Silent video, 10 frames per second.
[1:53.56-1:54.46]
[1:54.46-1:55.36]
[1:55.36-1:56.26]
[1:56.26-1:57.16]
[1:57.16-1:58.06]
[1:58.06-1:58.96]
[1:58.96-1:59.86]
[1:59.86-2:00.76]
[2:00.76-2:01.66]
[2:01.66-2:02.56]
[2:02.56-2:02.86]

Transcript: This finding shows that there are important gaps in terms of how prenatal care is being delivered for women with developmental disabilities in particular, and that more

---

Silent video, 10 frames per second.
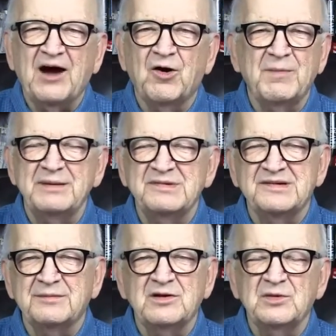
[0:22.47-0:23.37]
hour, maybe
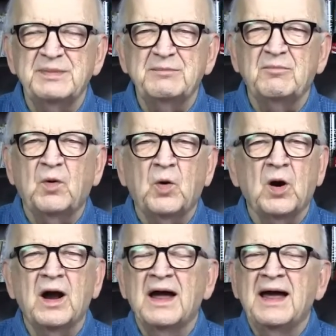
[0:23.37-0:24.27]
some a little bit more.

---

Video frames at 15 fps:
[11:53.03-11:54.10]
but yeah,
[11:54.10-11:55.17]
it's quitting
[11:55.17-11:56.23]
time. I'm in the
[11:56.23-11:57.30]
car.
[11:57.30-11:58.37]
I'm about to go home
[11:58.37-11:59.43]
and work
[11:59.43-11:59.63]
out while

> [Directions] Please give an exact copy of the lines above, beginning with the line containing "[1:53.56-1:54.46]" and running through the line containing "Transcript: This finding", and of no other lines.

> [Reply to the exercise]
[1:53.56-1:54.46]
[1:54.46-1:55.36]
[1:55.36-1:56.26]
[1:56.26-1:57.16]
[1:57.16-1:58.06]
[1:58.06-1:58.96]
[1:58.96-1:59.86]
[1:59.86-2:00.76]
[2:00.76-2:01.66]
[2:01.66-2:02.56]
[2:02.56-2:02.86]

Transcript: This finding shows that there are important gaps in terms of how prenatal care is being delivered for women with developmental disabilities in particular, and that more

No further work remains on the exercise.